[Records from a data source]
%%
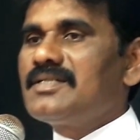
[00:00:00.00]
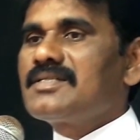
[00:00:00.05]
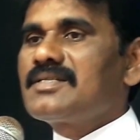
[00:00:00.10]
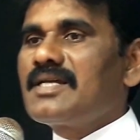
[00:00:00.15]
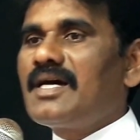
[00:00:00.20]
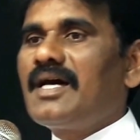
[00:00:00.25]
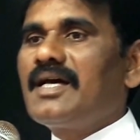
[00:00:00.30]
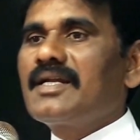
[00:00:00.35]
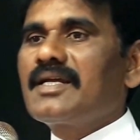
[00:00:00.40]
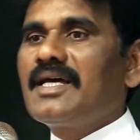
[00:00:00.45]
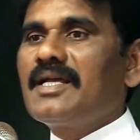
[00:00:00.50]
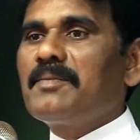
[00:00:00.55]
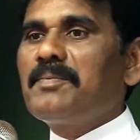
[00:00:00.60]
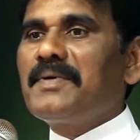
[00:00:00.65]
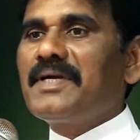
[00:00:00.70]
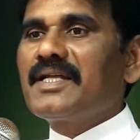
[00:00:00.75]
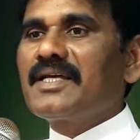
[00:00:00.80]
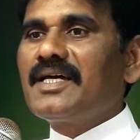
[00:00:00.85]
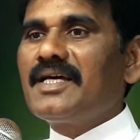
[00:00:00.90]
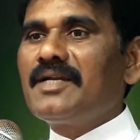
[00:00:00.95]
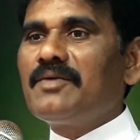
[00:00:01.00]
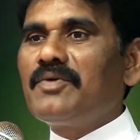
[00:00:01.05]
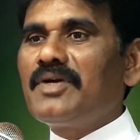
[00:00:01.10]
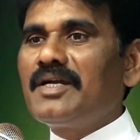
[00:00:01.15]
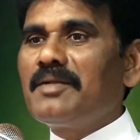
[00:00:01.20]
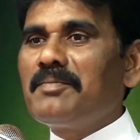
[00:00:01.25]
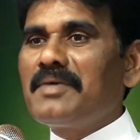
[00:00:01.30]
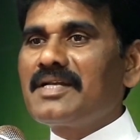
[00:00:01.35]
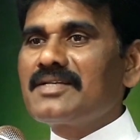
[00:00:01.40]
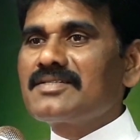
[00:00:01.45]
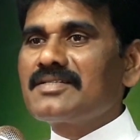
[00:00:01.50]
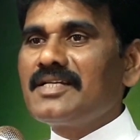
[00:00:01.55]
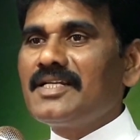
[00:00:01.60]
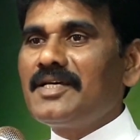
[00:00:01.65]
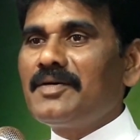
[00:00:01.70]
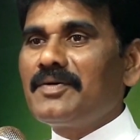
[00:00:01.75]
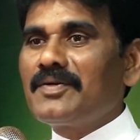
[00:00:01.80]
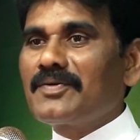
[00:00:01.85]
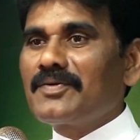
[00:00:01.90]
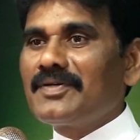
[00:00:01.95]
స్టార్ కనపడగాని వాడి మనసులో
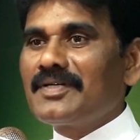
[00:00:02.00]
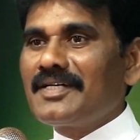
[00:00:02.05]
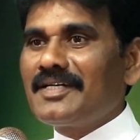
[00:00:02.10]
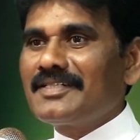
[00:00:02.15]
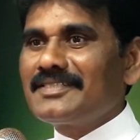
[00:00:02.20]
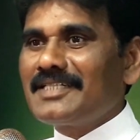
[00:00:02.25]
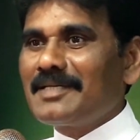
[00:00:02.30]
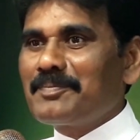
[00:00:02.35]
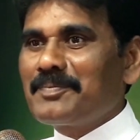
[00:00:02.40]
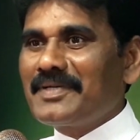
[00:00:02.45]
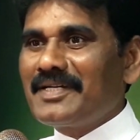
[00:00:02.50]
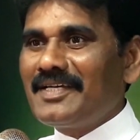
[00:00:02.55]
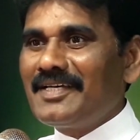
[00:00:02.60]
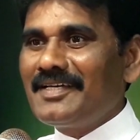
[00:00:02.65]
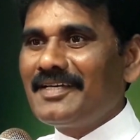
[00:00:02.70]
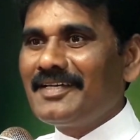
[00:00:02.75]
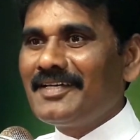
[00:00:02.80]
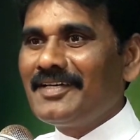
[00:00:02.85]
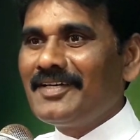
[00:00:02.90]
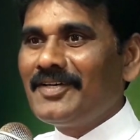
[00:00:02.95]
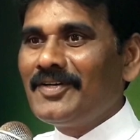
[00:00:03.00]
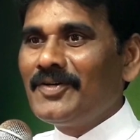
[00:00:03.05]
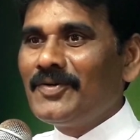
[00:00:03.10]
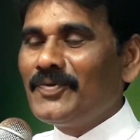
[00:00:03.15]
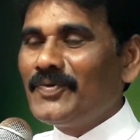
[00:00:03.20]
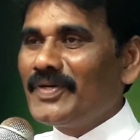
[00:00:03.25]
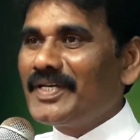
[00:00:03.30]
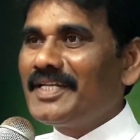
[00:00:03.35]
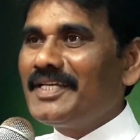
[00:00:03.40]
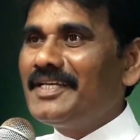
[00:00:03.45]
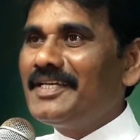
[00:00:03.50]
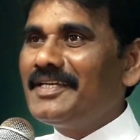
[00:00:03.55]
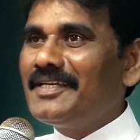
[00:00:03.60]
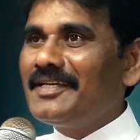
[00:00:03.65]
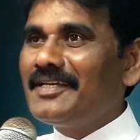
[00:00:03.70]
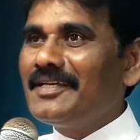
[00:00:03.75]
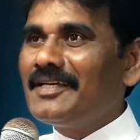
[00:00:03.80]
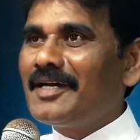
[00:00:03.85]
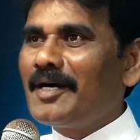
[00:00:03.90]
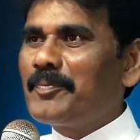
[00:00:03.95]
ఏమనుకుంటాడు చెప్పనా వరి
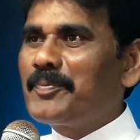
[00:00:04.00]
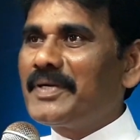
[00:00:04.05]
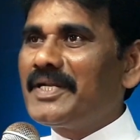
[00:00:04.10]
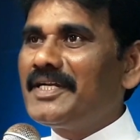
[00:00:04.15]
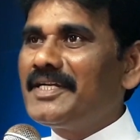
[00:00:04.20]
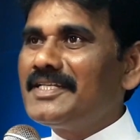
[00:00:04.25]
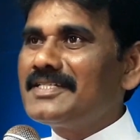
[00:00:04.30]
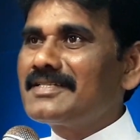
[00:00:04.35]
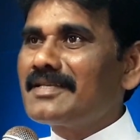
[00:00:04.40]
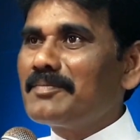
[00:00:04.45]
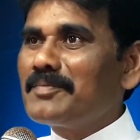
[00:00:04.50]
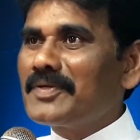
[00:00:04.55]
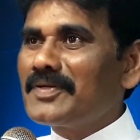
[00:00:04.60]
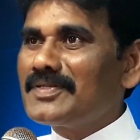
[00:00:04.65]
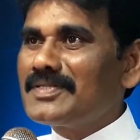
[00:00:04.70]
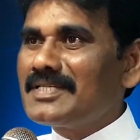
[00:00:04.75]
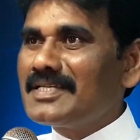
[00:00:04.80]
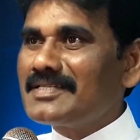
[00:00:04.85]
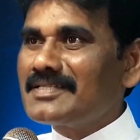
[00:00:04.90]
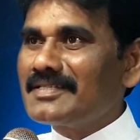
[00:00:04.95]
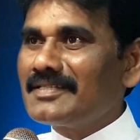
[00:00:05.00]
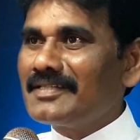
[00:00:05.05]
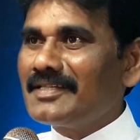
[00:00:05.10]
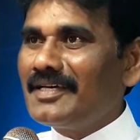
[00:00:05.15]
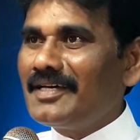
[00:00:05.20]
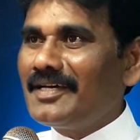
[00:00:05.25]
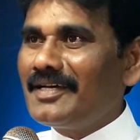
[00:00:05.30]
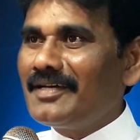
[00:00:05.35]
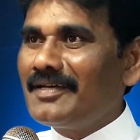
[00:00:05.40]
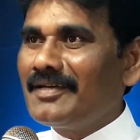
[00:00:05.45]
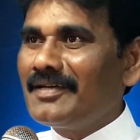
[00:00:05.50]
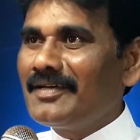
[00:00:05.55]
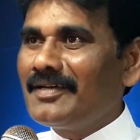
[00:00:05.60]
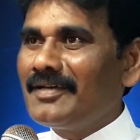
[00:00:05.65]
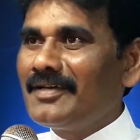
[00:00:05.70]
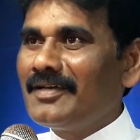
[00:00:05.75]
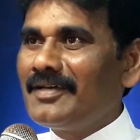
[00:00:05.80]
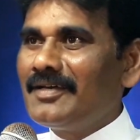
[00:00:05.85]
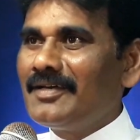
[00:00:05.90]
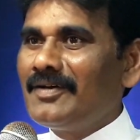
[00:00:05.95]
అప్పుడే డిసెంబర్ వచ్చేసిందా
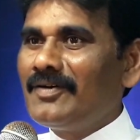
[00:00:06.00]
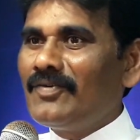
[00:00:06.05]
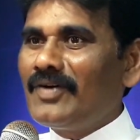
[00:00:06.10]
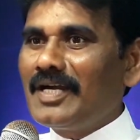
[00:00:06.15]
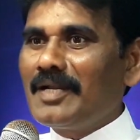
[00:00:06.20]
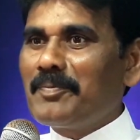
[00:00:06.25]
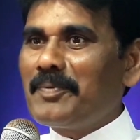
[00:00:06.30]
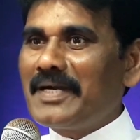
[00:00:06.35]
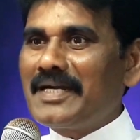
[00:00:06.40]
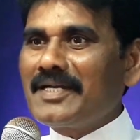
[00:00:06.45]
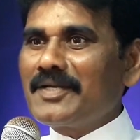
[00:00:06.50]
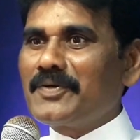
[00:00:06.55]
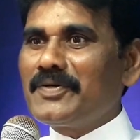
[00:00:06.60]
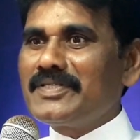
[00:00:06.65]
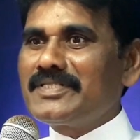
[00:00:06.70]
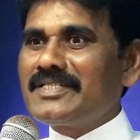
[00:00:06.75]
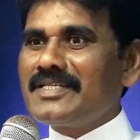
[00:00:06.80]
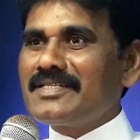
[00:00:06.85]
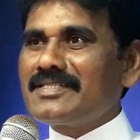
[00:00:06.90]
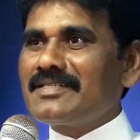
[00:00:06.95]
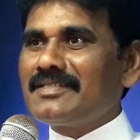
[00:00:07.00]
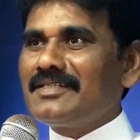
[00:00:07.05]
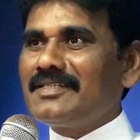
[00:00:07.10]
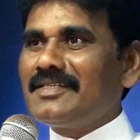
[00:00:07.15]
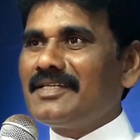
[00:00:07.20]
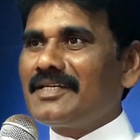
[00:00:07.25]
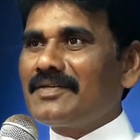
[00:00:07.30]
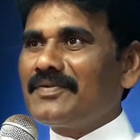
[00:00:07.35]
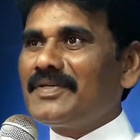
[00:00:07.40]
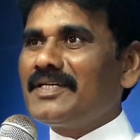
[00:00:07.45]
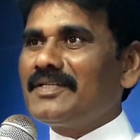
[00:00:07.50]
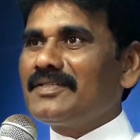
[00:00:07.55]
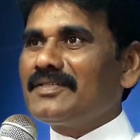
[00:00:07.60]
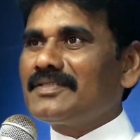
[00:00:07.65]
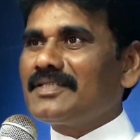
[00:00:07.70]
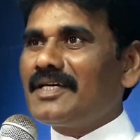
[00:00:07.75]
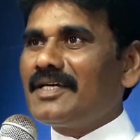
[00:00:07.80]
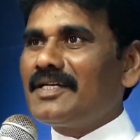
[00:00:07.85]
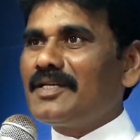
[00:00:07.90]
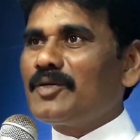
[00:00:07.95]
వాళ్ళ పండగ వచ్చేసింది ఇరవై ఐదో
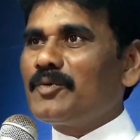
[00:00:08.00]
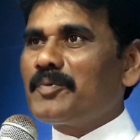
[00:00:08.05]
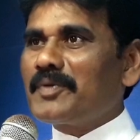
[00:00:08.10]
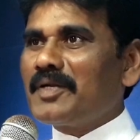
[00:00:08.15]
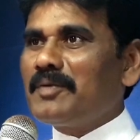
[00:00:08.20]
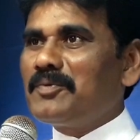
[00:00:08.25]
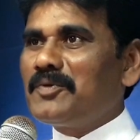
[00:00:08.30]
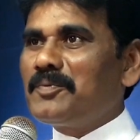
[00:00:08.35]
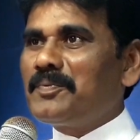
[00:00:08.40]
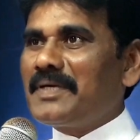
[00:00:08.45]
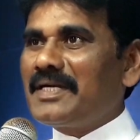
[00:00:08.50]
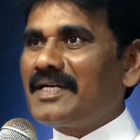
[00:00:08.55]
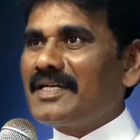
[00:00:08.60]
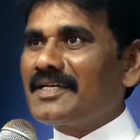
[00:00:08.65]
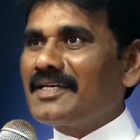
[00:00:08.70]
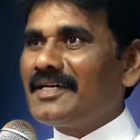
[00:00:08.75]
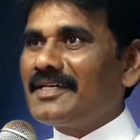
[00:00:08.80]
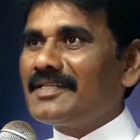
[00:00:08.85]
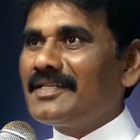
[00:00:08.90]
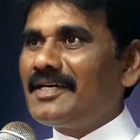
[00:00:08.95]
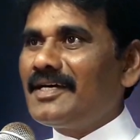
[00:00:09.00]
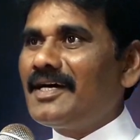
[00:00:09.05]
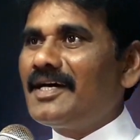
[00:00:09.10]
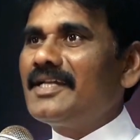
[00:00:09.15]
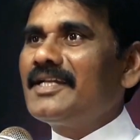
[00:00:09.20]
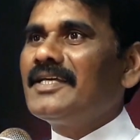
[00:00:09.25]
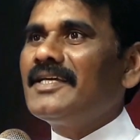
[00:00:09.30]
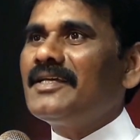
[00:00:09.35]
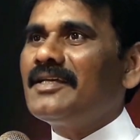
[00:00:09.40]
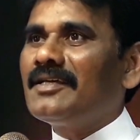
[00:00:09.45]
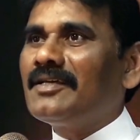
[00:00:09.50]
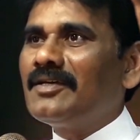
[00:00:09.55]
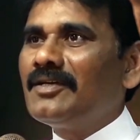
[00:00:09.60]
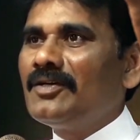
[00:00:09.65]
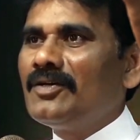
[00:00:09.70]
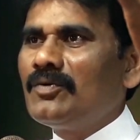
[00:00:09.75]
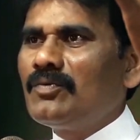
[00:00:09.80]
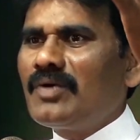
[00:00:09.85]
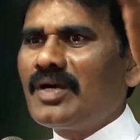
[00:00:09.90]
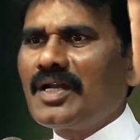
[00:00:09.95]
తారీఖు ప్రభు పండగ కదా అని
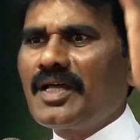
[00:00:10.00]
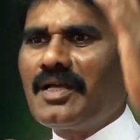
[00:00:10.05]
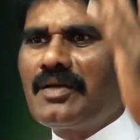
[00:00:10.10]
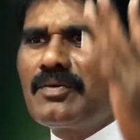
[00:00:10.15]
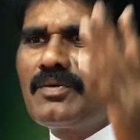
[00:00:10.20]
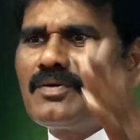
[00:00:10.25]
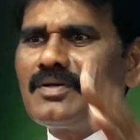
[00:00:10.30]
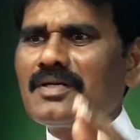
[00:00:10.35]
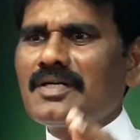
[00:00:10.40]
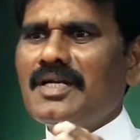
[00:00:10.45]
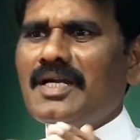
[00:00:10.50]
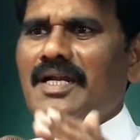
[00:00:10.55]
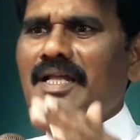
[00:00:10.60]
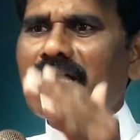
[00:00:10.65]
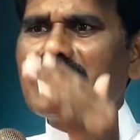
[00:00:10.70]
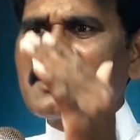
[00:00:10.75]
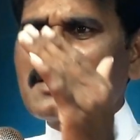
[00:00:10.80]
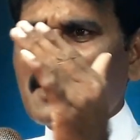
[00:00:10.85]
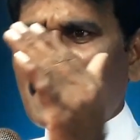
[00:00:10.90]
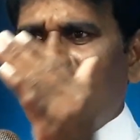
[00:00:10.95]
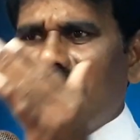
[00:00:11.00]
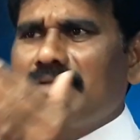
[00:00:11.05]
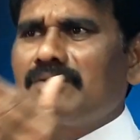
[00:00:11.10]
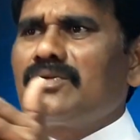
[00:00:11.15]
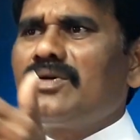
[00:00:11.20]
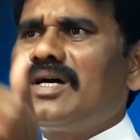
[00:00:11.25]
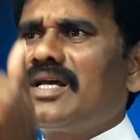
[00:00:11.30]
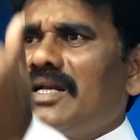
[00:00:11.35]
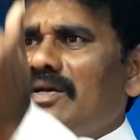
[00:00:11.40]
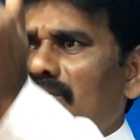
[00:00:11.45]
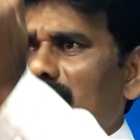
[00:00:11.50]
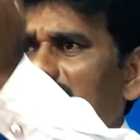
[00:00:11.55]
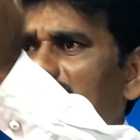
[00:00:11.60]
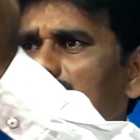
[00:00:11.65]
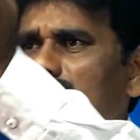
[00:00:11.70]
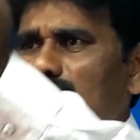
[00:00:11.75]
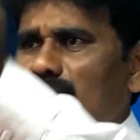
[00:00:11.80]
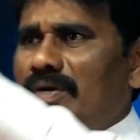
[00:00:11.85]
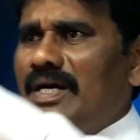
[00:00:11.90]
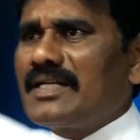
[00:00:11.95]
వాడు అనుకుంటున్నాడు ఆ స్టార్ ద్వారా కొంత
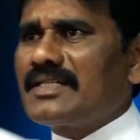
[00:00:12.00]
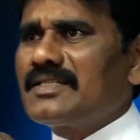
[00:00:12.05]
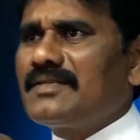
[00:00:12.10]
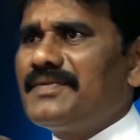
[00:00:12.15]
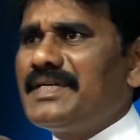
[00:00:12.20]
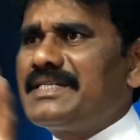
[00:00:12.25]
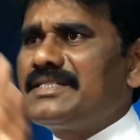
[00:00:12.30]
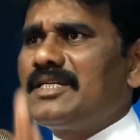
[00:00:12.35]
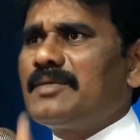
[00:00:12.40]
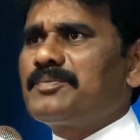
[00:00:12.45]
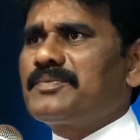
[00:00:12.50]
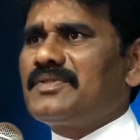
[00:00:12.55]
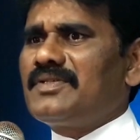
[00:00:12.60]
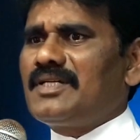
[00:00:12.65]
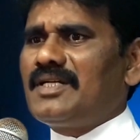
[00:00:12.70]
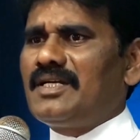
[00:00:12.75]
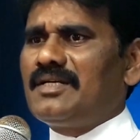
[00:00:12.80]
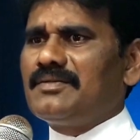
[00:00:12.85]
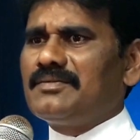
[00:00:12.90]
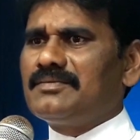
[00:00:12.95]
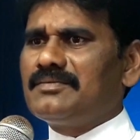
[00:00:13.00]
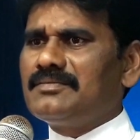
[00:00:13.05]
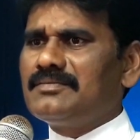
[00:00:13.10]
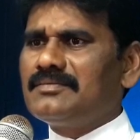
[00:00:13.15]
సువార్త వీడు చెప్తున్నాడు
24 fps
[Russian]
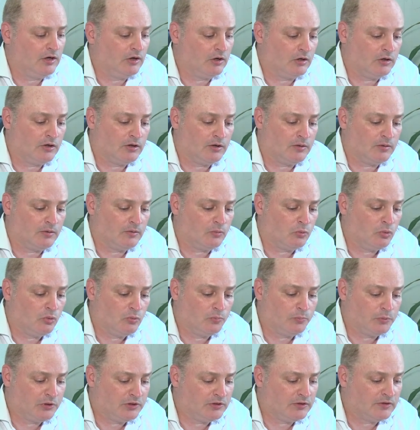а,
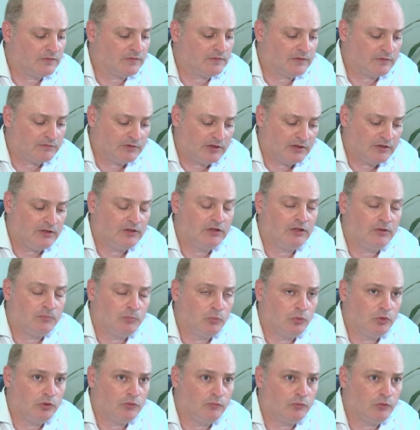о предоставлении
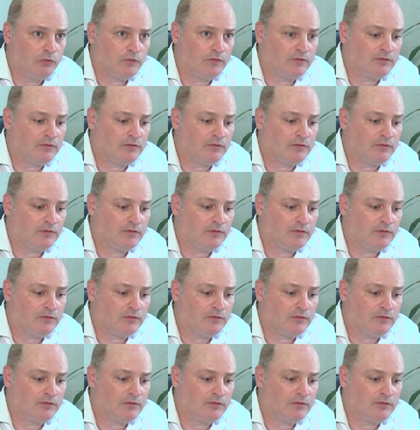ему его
%%
## Problem to work on
Restate the data word for word from its first line through the line with "[00:00:00.90]", leaving out any picture along the way.

## Task answer
[00:00:00.00]
[00:00:00.05]
[00:00:00.10]
[00:00:00.15]
[00:00:00.20]
[00:00:00.25]
[00:00:00.30]
[00:00:00.35]
[00:00:00.40]
[00:00:00.45]
[00:00:00.50]
[00:00:00.55]
[00:00:00.60]
[00:00:00.65]
[00:00:00.70]
[00:00:00.75]
[00:00:00.80]
[00:00:00.85]
[00:00:00.90]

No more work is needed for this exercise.